Previous studies have shown that smoking contributes to an increased risk of heart-related illness and death.

According to a U.S. Centers for Disease Control and Prevention analysis of 2010 survey data, about 69 percent of smokers want to stop smoking, and about half of these make quit attempts each year. But of those, only about six percent successfully stay off cigarettes.

During coronary balloon angioplasty, also known as percutaneous coronary intervention (PCI), a balloon-tipped catheter is threaded through blood vessels and the balloon is inflated to clear one or more narrowed vessels.

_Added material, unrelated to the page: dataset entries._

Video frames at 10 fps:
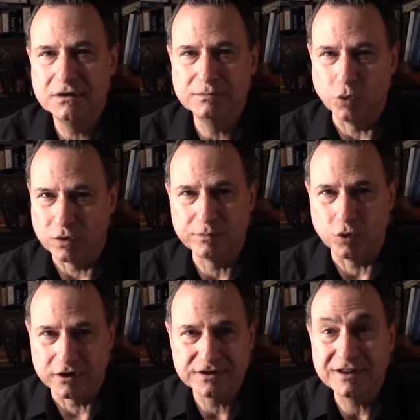more
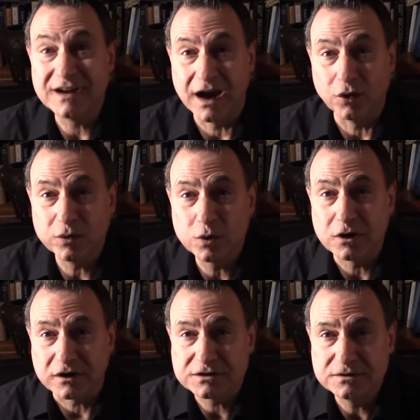important than how it
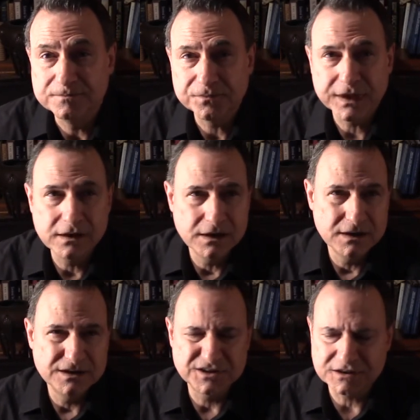works.
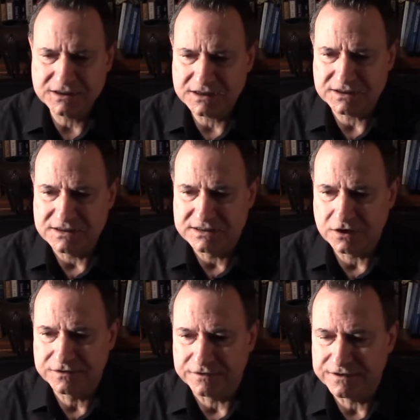Success in
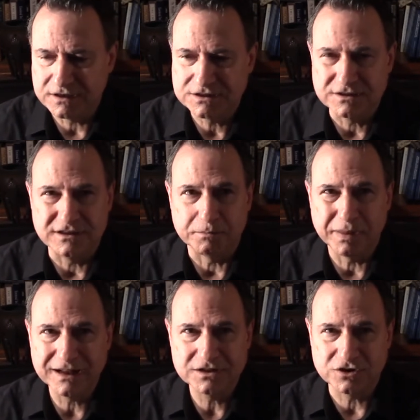self-defense
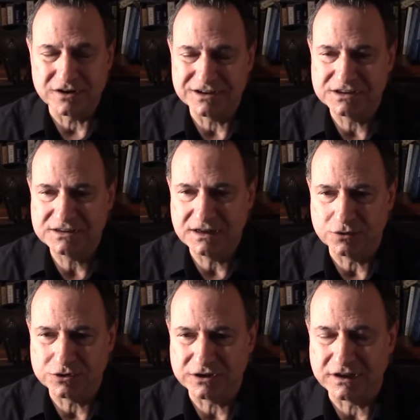depends on
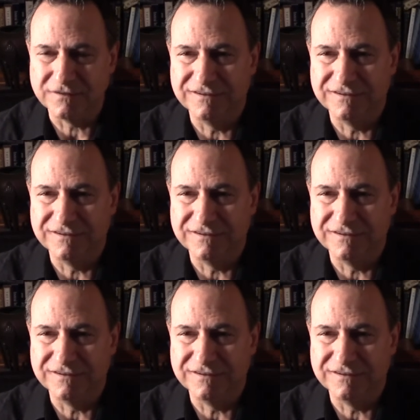distinguishing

Non-smokers and people who had smoked but quit after surgery were equally likely to die during the follow-up period, but death rates were significantly higher among those who continued smoking.

At 30 years post-surgery, 29 percent of quitters were still alive, compared to 14 percent of those who kept smoking, according to findings published in The American Journal of Cardiology. The pattern held after the researchers accounted for health differences between patients at the time of their surgery.

Since the 1980s, new techniques have been developed to treat blocked blood vessels, such as minimally invasive coronary artery bypass grafting (CABG) and using bare metal or drug eluting stents to permanently prop open blocked vessels.

The researchers said it’s possible these advances still may not make up for the damage done by smoking on the heart and other organs in the body. But it’s hard to know for sure, according to one researcher not involved in the study.

Showing patients the deleterious effects of smoking doesn’t always inspire them like you think it would.  However, the concrete life expectancy gains this study measured could prove to be motivational.